A 35-story mixed-use project in the Financial District can now go forward, thanks to approval from the Landmarks Preservation on Tuesday. The project is at 77 Greenwich Street (a.k.a. 42 Trinity Place) and needed LPC approval because it would cantilever over the Robert and Anne Dickey House, an individual landmark immediately to the south at 67 Greenwich Street (a.k.a. 28-30 Trinity Place). The changes to the design weren’t too dramatic and one of them was described as a “no-brainer” by the LPC chair.
Before we go forward, a little background on the landmark. The Dickey House is a four-story townhouse constructed as a three-and-a-half-story structure in the Federal style between 1809-1810. Alterations were made in 1872, and a one-story rear addition was constructed in 1922. It was designated an individual landmark in 2005.
Fast-forward to 2016 and the site (sans the 1922 rear addition) is planned to become part of a 476-seat public school, which will occupy both the landmark and the base of the new tower. The proposal first went before the LPC in February. Several things bothered the commissioners – and the members of the public that testified – but the biggest was the cantilever portion.
Revisions to that design were simple enough and were, as last time, presented by Dan Kaplan of FXFOWLE Architects. Simplified, portions that were to cantilever four feet, 12 feet, and 12 feet will now cantilever two feet, six feet, and 10 feet.
Another concern was yellow signage pylon planned on the southern end of the Trinity Place. It was deeply disliked when presented and was simply eliminated.
As proposed in February, the height of the first floor of the renovated and restored Dickey House’s Greenwich Street side would have been so high as to result in occupants standing at the window bottoms. Now, the floor in that section has been lowered to a more appropriate height.
Commissioner Frederick Bland was dubious of the cantilever, but it worked out here. It’s a “dangerous precedent,” but done “extraordinarily well.”

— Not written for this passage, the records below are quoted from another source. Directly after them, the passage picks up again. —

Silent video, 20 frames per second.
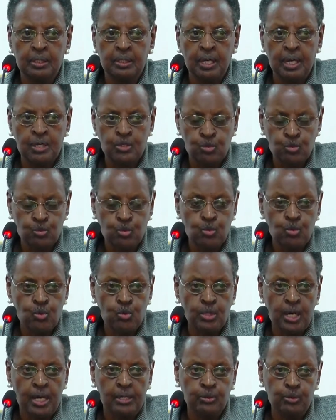a
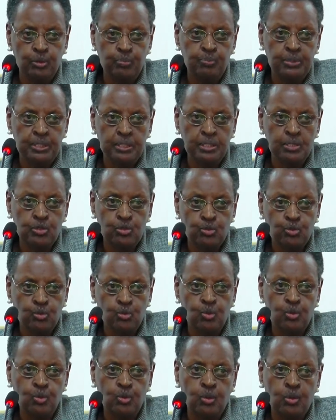school, a UPE
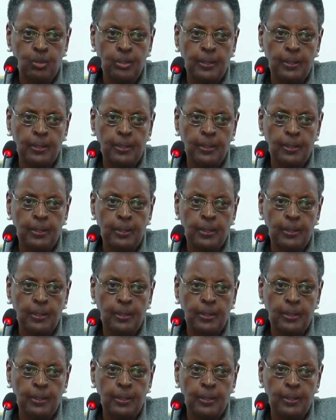school,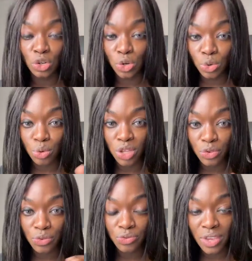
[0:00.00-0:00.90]
to who
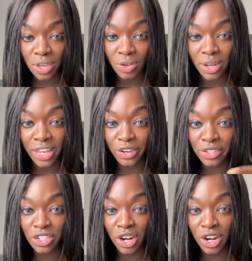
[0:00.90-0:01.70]
you feel like you're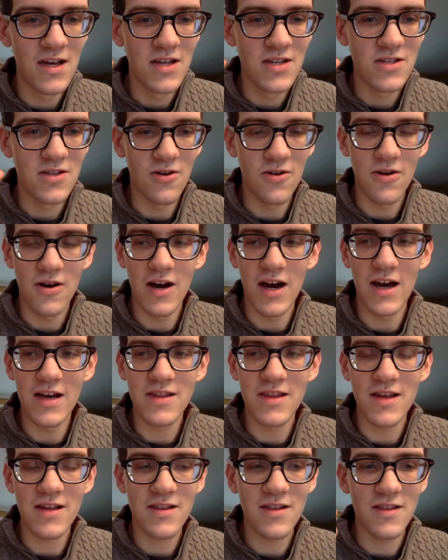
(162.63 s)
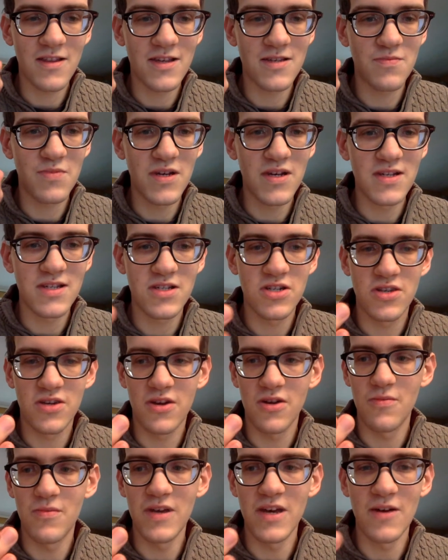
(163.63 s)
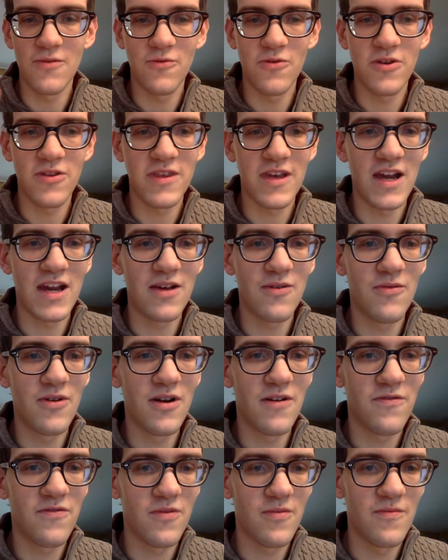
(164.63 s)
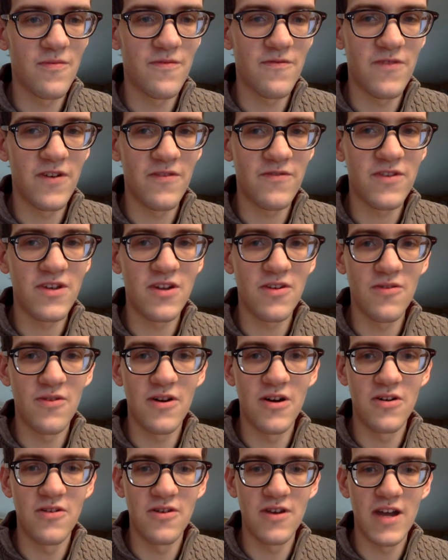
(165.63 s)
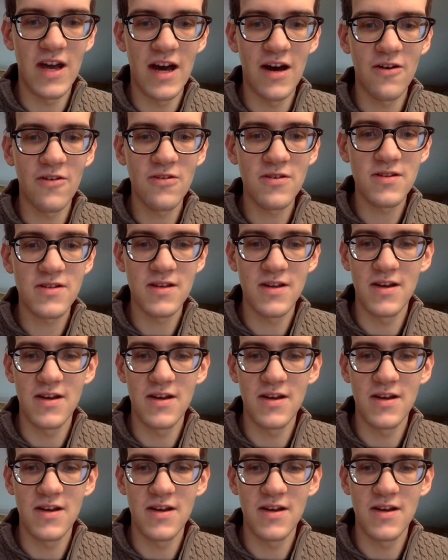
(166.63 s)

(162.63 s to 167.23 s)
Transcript: So I think that this piece could be worth anywhere from $50 to $100.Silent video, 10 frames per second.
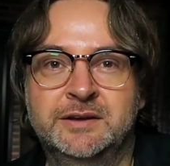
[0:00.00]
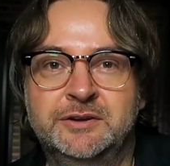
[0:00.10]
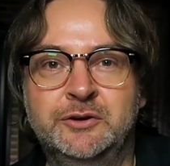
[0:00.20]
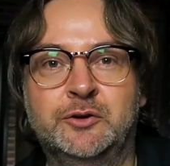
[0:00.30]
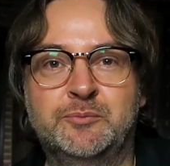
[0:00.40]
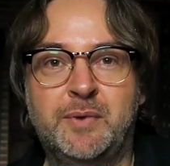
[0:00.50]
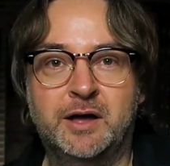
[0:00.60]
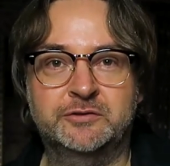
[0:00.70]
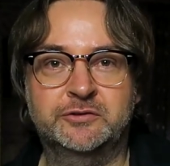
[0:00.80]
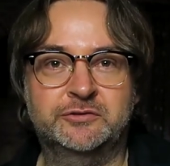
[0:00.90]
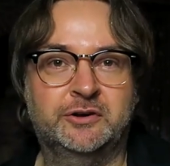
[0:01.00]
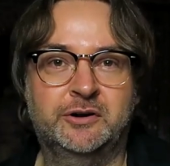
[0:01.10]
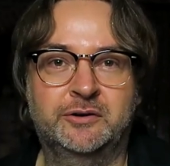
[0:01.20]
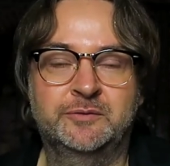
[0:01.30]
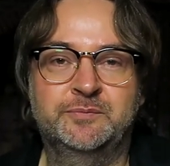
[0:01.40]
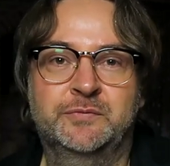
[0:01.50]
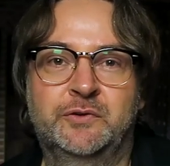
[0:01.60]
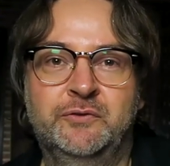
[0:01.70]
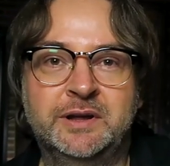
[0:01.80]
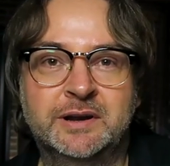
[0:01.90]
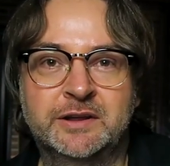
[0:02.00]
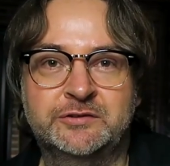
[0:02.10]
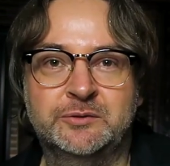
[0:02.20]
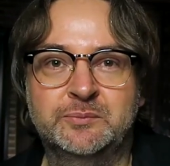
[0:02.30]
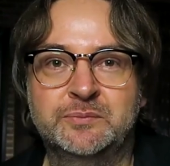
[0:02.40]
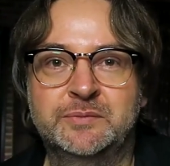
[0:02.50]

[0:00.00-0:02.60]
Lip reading: the old masters, or realism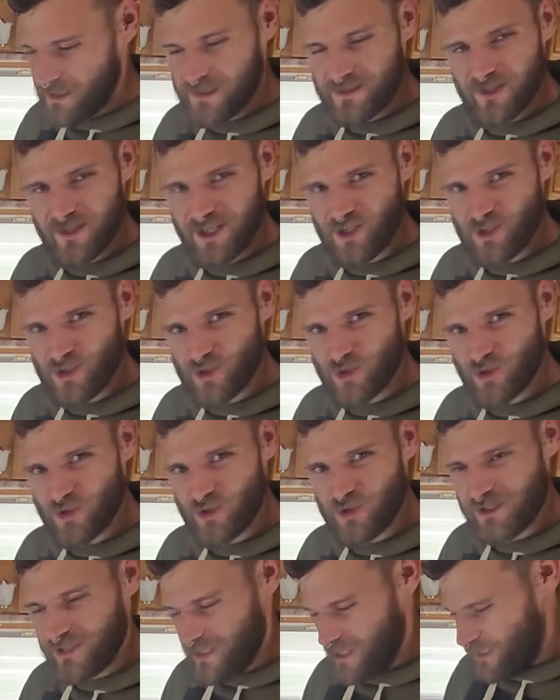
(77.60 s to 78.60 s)
So yeah,
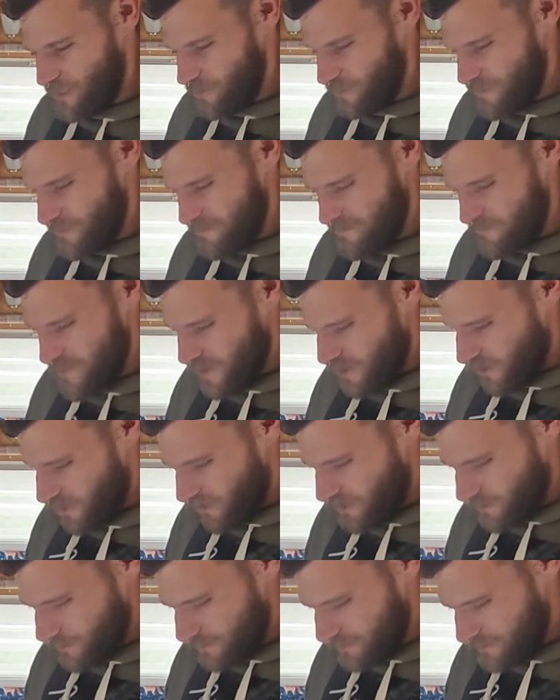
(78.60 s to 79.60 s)
so we
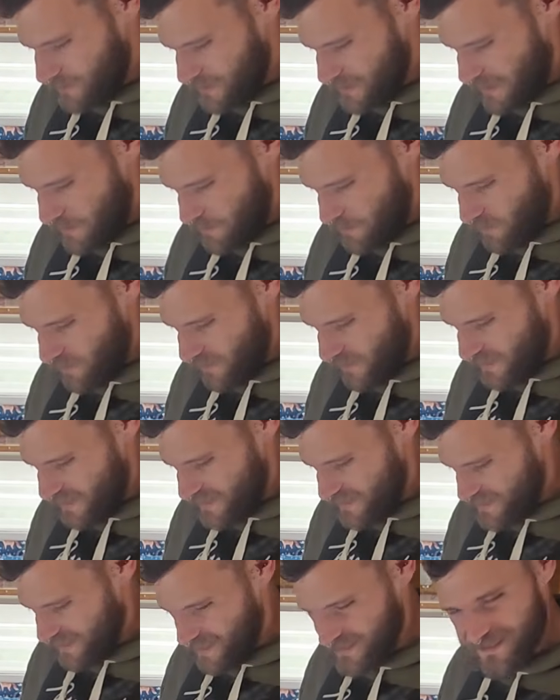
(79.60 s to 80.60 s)
got sent one of
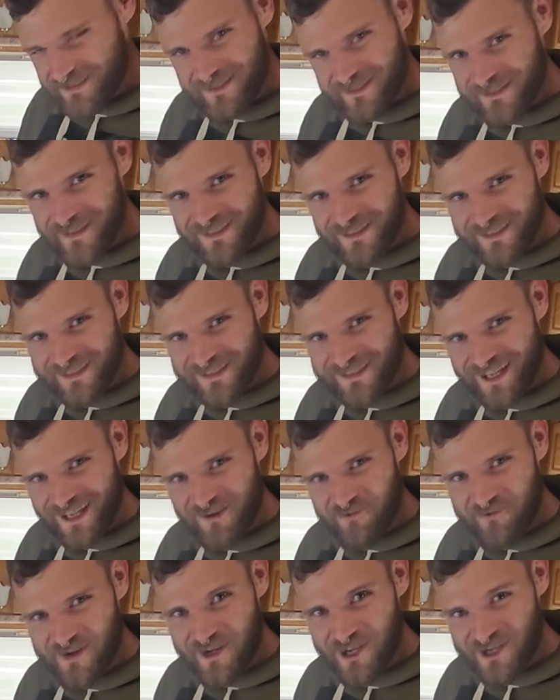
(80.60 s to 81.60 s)
these, and
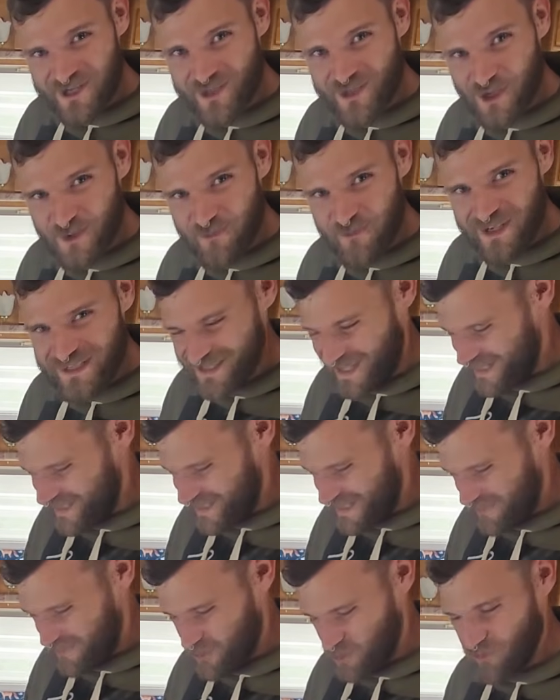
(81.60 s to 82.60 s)
yeah, we are super excited
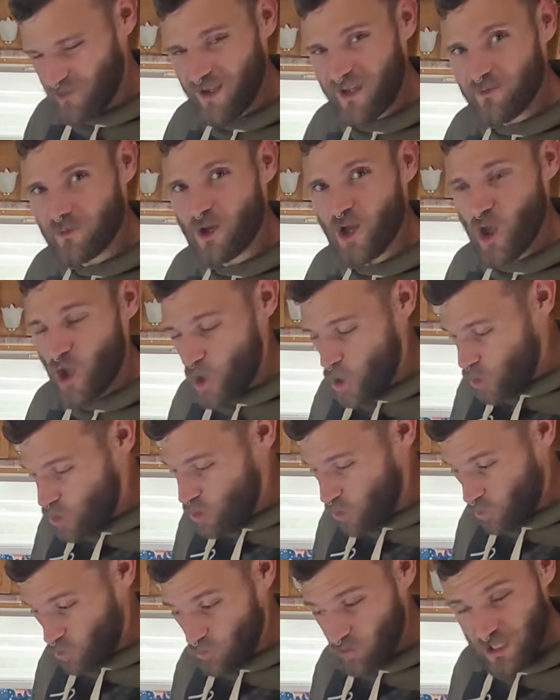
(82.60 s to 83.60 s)
to give it a try out.
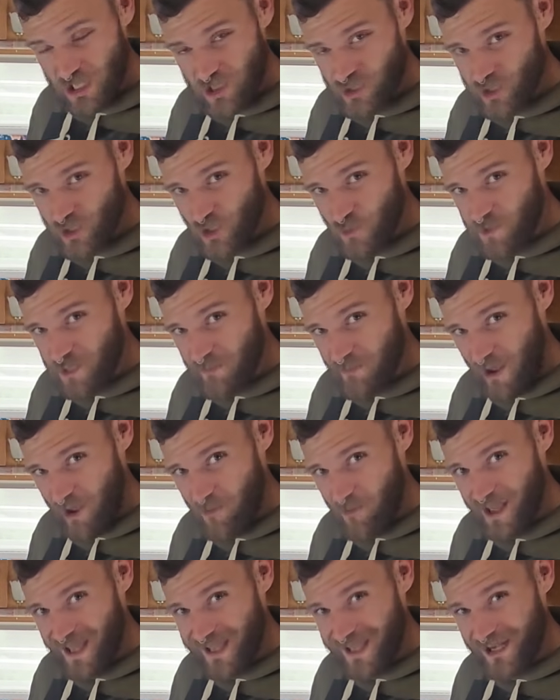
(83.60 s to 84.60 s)
Not only does it come with a
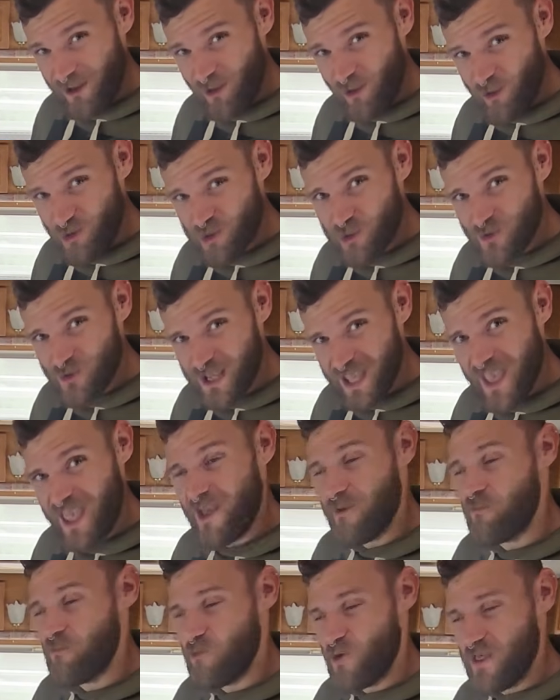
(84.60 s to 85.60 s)
power bank, it also
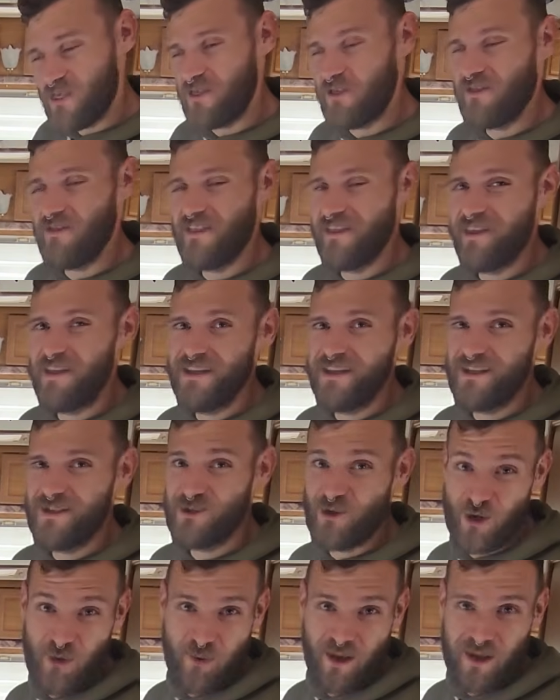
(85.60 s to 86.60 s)
came with the
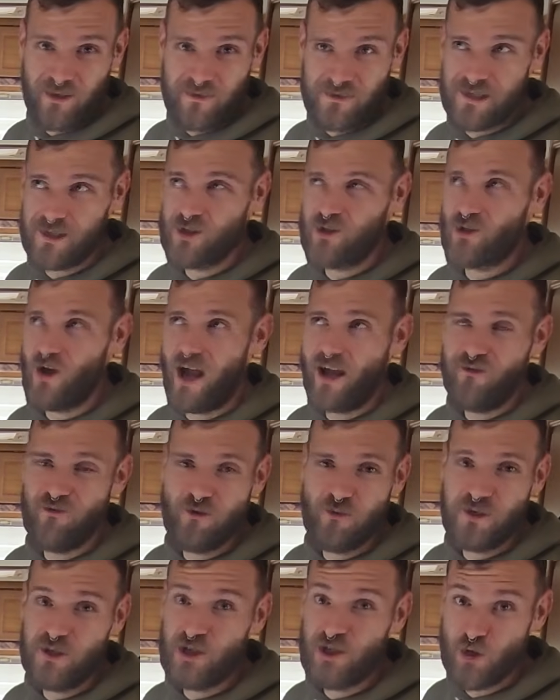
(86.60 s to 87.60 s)
solar panels. So
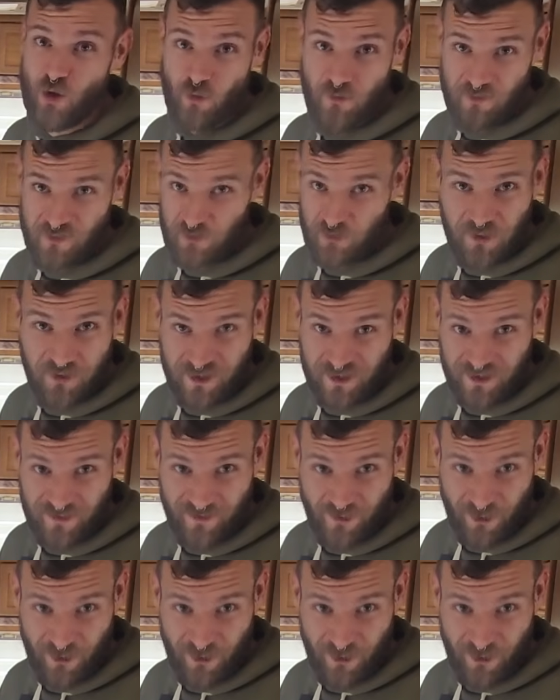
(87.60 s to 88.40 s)
Andrew was chuffed with these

LPC Chair Meenakshi Srinivasan said lowering the ground floor was a “really positive move” and felt “more natural.” She said removing the yellow signage pylon was a “no-brainer” and a “small, but very effective, move.” As for the cantilever, she said the undulations are “fairly subtle.”
The commissioners approved the revised proposal with little fuss.
The project, being developed by Trinity Place Holdings, calls for 85 condominiums and also calls for 7,000 square feet of retail space. While the exact size of some of the units has obviously changed as a result of the design revisions, we do not expect the unit count to change as a result of them. A interesting feature of the renovated Dickey House not discussed – but approved – at Tuesday’s public meeting will be a depressed outdoor play area in the middle of the structure.